I refuse to fully celebrate Chartwells coming to Cal State LA


Will Baker posing with some decor at the Windsor in Chicago. Baker was part of the training team as head bartender. Photo courtesy of Will Baker.

When it comes to food service providers, I have the utmost empathy and understanding of the miracle occurring. Making large quantities of food of acceptable service level for a massive demand.

Chartwells came to Cal State LA this semester, in the aftermath of Aramark’s failure to meet or exceed the expectations of the Cal State LA student body.

In addition to not meeting health standards and hearing of the horrible working conditions, Aramark also holds one of the largest government contracts feeding prisoners, accounting for 38% of provided food for the U.S.’ prison population.

Even still, Cal State LA students were excited to hear that the school dropped its contract- which occurred after the University Times (UT) reported an investigative about the conditions and work environment Aramark was creating in the South Village dorms.

Yet should we be commending the school for its ability to address issues? Or have we been dealt another food service provider who is just going to make money off the students?
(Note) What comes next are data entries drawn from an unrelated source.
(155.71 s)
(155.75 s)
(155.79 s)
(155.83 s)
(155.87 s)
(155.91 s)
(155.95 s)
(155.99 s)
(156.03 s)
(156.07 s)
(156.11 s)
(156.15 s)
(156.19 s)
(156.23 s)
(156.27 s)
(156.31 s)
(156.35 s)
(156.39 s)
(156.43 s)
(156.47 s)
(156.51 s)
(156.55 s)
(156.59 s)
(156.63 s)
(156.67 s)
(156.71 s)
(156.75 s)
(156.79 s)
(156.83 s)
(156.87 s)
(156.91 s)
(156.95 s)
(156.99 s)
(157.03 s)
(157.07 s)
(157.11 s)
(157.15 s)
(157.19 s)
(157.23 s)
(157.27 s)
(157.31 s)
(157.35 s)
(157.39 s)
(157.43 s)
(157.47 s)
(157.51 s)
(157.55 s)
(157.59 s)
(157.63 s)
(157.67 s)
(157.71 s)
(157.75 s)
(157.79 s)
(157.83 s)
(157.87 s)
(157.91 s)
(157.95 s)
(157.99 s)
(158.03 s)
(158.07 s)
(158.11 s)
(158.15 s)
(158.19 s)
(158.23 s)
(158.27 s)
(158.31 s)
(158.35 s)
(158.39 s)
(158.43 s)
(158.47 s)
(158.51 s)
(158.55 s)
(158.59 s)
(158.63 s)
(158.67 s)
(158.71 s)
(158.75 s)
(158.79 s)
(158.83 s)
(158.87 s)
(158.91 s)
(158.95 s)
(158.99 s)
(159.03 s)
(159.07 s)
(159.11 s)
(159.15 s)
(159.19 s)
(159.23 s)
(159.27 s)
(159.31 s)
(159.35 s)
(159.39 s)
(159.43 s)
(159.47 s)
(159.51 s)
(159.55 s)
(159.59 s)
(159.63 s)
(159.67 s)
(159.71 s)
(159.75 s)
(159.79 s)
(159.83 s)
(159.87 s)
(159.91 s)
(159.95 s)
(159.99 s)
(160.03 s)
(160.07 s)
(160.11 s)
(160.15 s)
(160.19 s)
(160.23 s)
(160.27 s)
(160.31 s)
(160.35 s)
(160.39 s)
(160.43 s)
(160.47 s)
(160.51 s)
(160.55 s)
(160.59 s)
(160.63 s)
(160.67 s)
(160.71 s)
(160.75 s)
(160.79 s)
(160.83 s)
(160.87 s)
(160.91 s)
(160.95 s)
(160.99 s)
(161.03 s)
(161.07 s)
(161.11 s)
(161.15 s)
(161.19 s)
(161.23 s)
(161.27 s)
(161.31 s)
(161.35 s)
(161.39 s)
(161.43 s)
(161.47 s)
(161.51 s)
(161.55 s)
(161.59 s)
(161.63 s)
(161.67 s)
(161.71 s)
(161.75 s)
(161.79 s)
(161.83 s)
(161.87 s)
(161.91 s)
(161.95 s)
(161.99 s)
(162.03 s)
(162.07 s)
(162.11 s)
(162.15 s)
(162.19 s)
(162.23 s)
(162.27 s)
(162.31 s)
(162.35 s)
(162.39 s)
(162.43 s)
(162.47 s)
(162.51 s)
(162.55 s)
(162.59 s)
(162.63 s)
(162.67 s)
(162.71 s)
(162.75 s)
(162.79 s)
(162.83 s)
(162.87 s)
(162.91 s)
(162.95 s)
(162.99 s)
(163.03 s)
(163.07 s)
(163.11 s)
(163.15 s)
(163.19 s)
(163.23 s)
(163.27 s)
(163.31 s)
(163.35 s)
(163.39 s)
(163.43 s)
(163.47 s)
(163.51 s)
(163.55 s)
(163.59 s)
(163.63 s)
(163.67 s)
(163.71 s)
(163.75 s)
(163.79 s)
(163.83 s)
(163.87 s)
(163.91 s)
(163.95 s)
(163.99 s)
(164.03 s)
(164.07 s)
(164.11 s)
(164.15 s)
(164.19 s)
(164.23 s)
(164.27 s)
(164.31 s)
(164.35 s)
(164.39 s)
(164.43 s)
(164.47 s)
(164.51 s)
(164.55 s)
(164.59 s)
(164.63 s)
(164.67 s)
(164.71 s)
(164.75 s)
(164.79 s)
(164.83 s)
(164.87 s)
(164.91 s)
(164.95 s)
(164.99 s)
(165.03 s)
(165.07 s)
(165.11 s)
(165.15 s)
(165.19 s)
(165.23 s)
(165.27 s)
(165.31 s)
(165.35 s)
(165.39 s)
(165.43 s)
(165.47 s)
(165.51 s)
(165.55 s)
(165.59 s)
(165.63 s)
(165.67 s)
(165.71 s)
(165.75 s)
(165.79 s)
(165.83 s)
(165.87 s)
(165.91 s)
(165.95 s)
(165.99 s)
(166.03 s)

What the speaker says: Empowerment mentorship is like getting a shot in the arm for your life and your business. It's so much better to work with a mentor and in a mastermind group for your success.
Before I came to Cal State LA, I had originally begun my college career at DePaul University in the fall of 2010. When I was at DePaul, the food service provider was Chartwells.

I cannot speak to my memory regarding the quality of the food, however I do remember stopping my meal plan by the second semester because the food did not feel worth the discounted rate it was offered at.
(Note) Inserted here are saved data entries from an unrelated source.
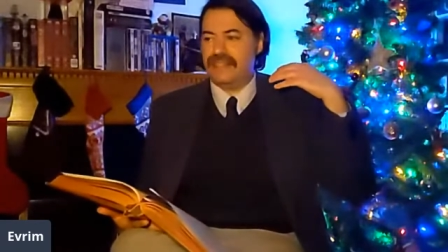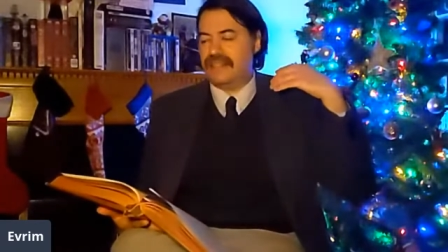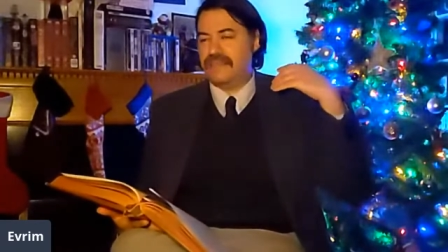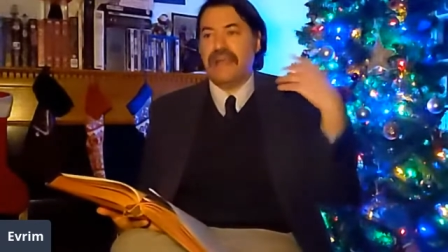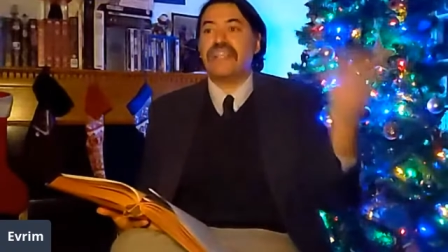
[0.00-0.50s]

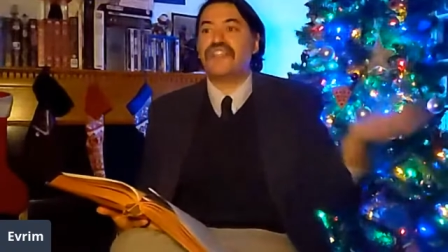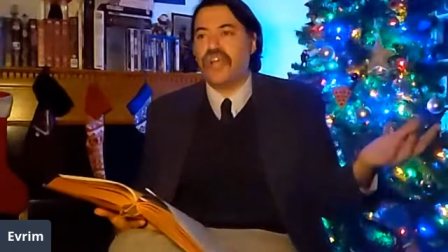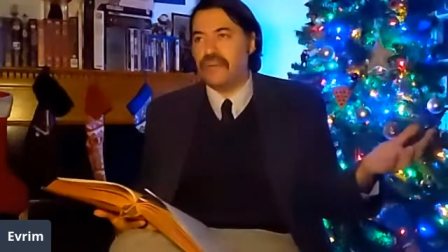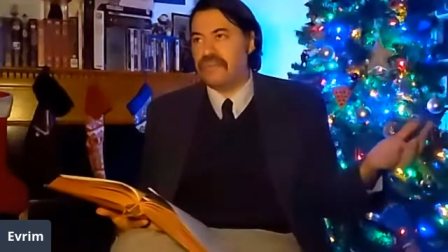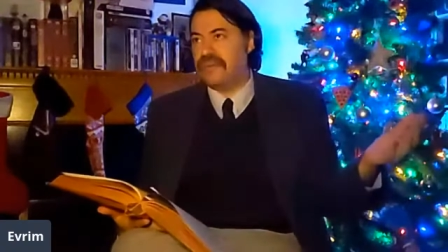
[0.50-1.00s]
It's my
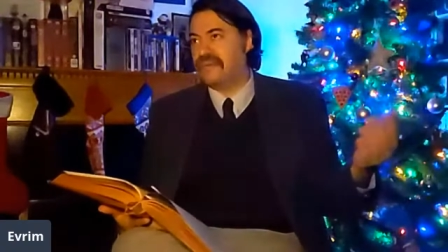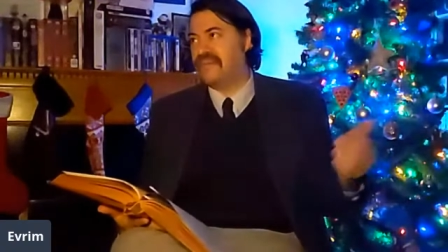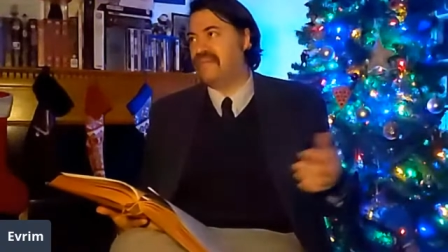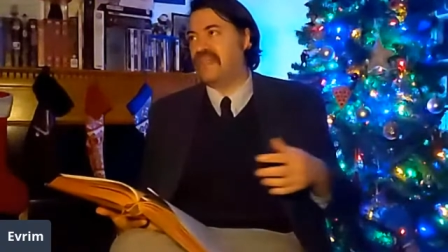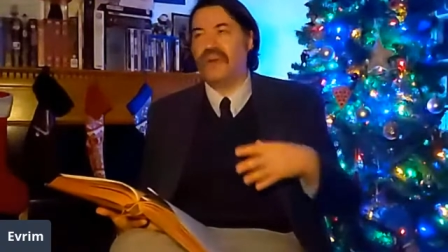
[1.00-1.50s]
job
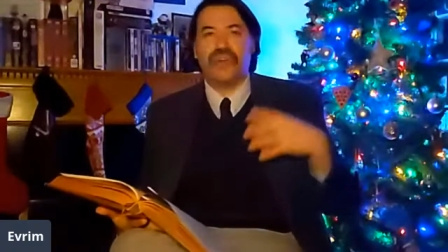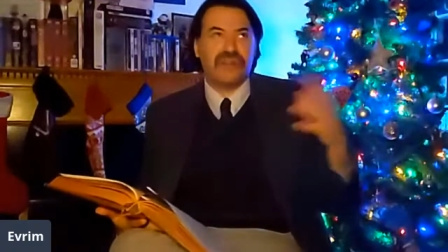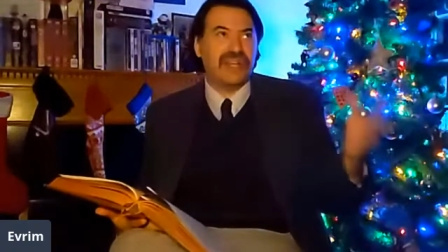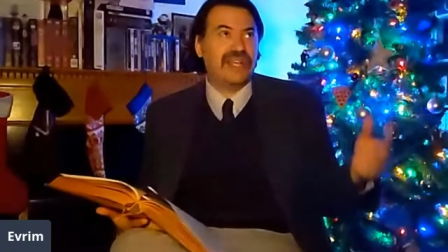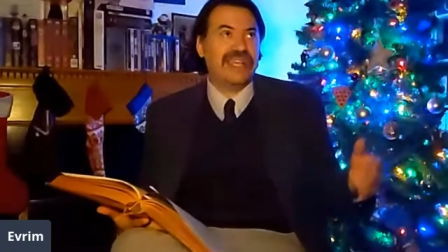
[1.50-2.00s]
with
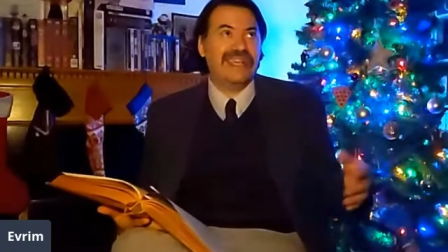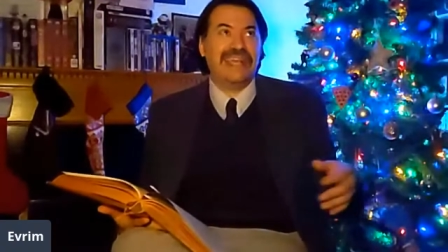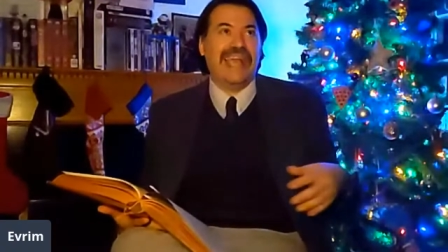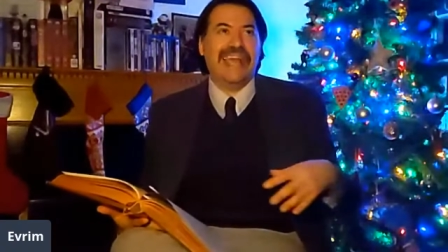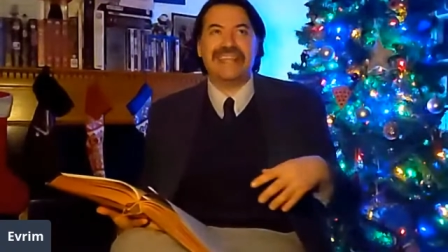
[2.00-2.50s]
horror
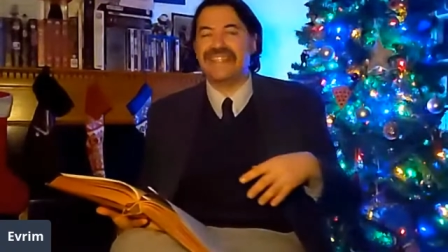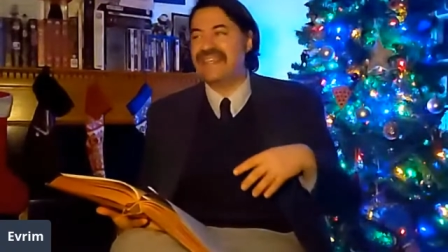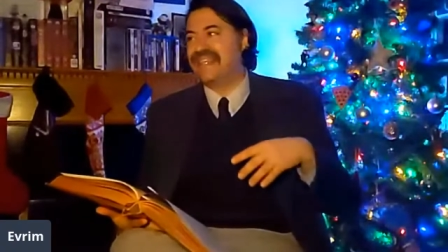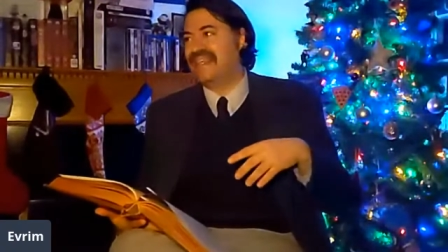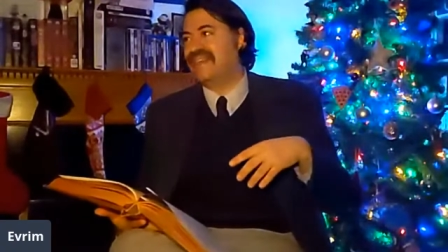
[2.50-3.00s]
and
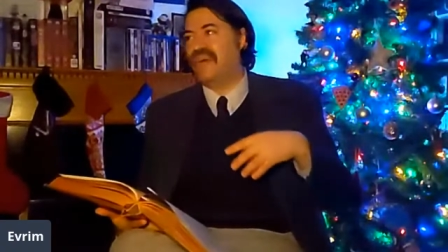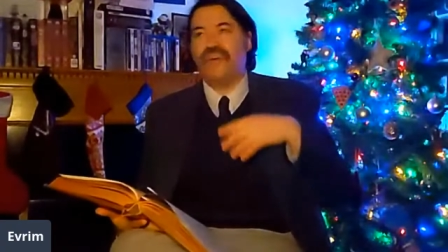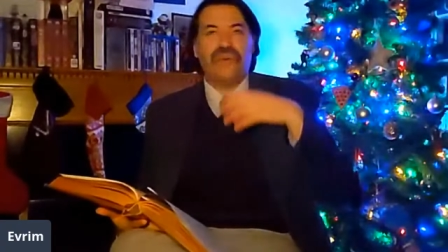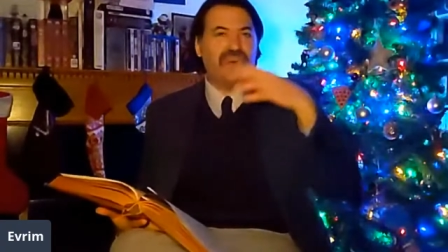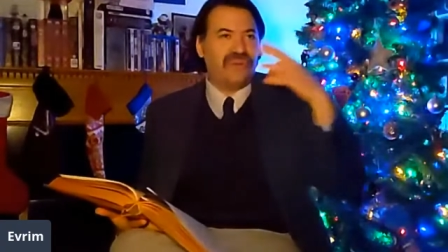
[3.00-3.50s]

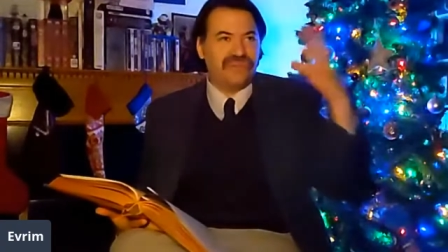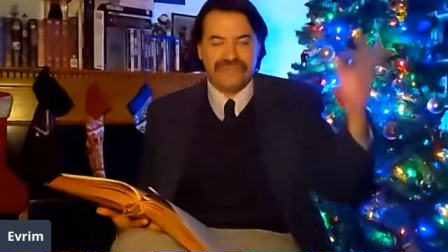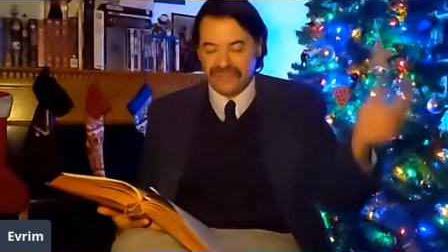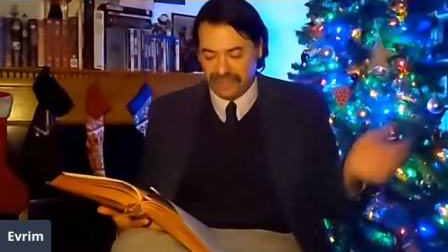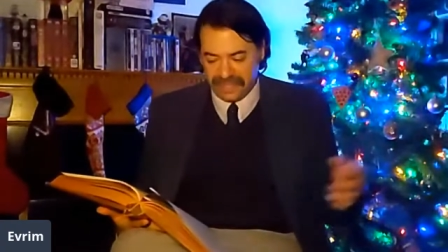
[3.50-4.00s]

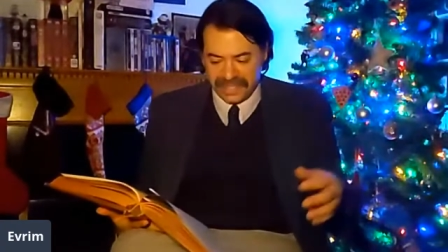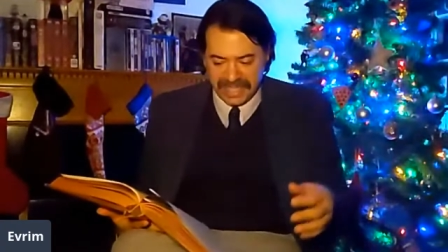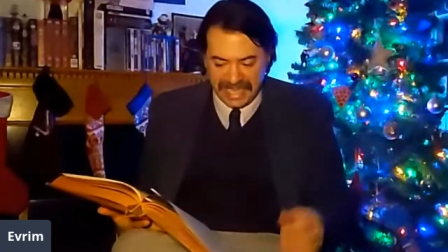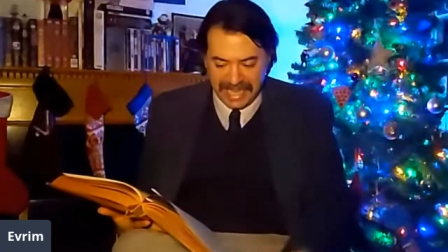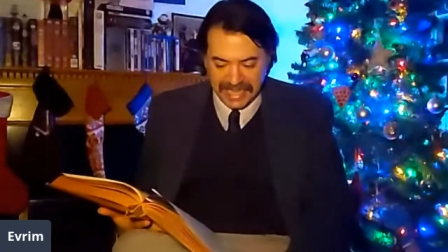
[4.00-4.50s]
all its
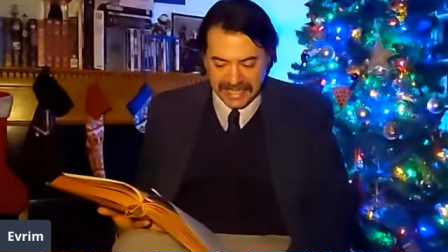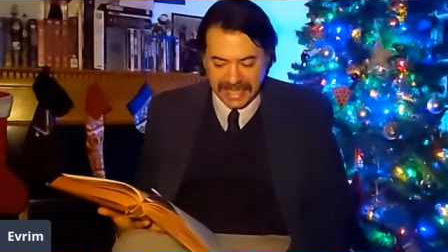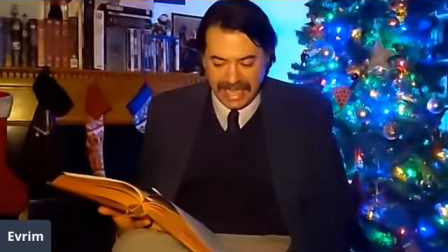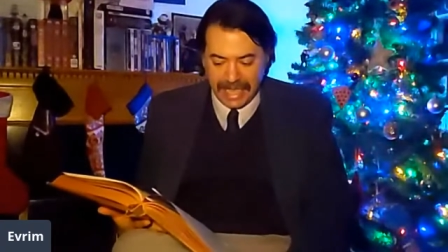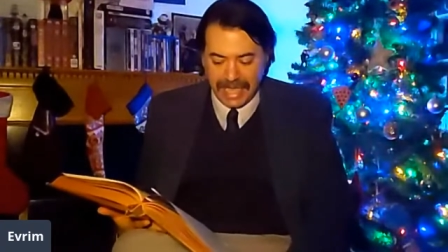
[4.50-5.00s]
kind.
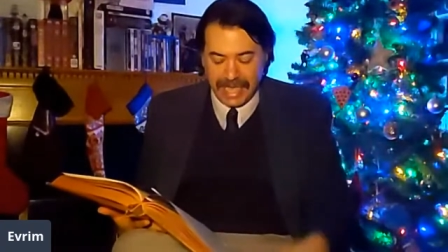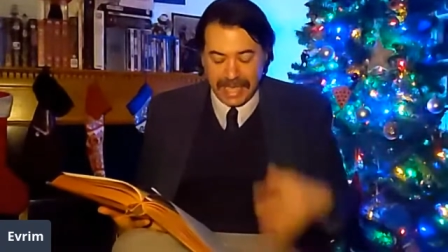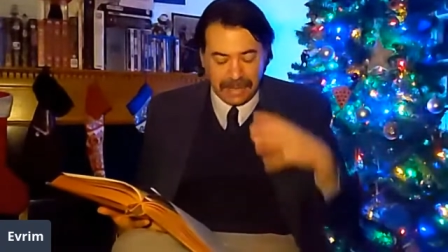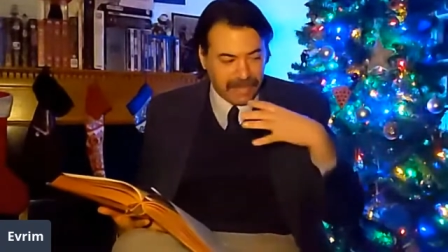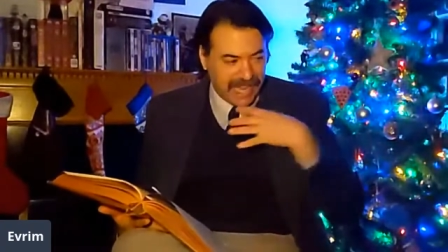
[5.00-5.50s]

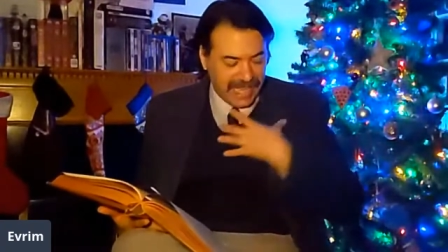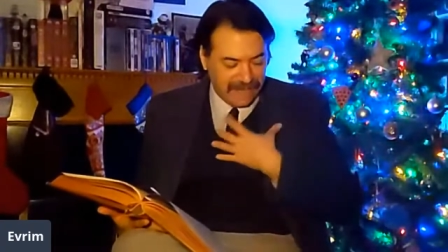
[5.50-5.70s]
But I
I began to venture to local spots around campus, and became a frequent guest at a little hot dog stand called Devil Dawgs. During one of my many visits, I heard they were hiring, and in 2011 I began working within the food industry.

Over the course of eight years, I became the head bartender of a downtown Chicago restaurant and bar- even garnering me a centerfold feature within a bartending magazine.

My understanding of restaurants dramatically changed during my career. When I worked in a kitchen, I experienced the stress and speed you are expected to operate at. I also saw how hard it is to maintain a lot of standards.

It made me realize that humans are imperfect. We make mistakes, and we need to grow from them, rather than hide from them.

Yet, I am not stating that we should let things stay the way they were! Aramark needed to go, but I refuse to celebrate this new contract.

Within the first week, as reported on the anonymous Instagram account CSULATruth, a student reported to have been served undercooked chicken.

We should celebrate the success of students voicing concerns and the school reacting to address the concerns as a win.

Yet, why the CSUs have decided to go with another large company to manage food operations on the different campuses boggles me.

Why are we not reaching out to our surrounding community? Our campuses are in cities and communities that could truly benefit from the economic gain they would receive as the campus’s food provider.

Imagine if the food we were served actually represented the culture and life of the area we inhabit. We can make as many acknowledgments to the past of our wrongdoings, but why are we not thinking about how to strengthen the campus environment by investing in the communities surrounding them.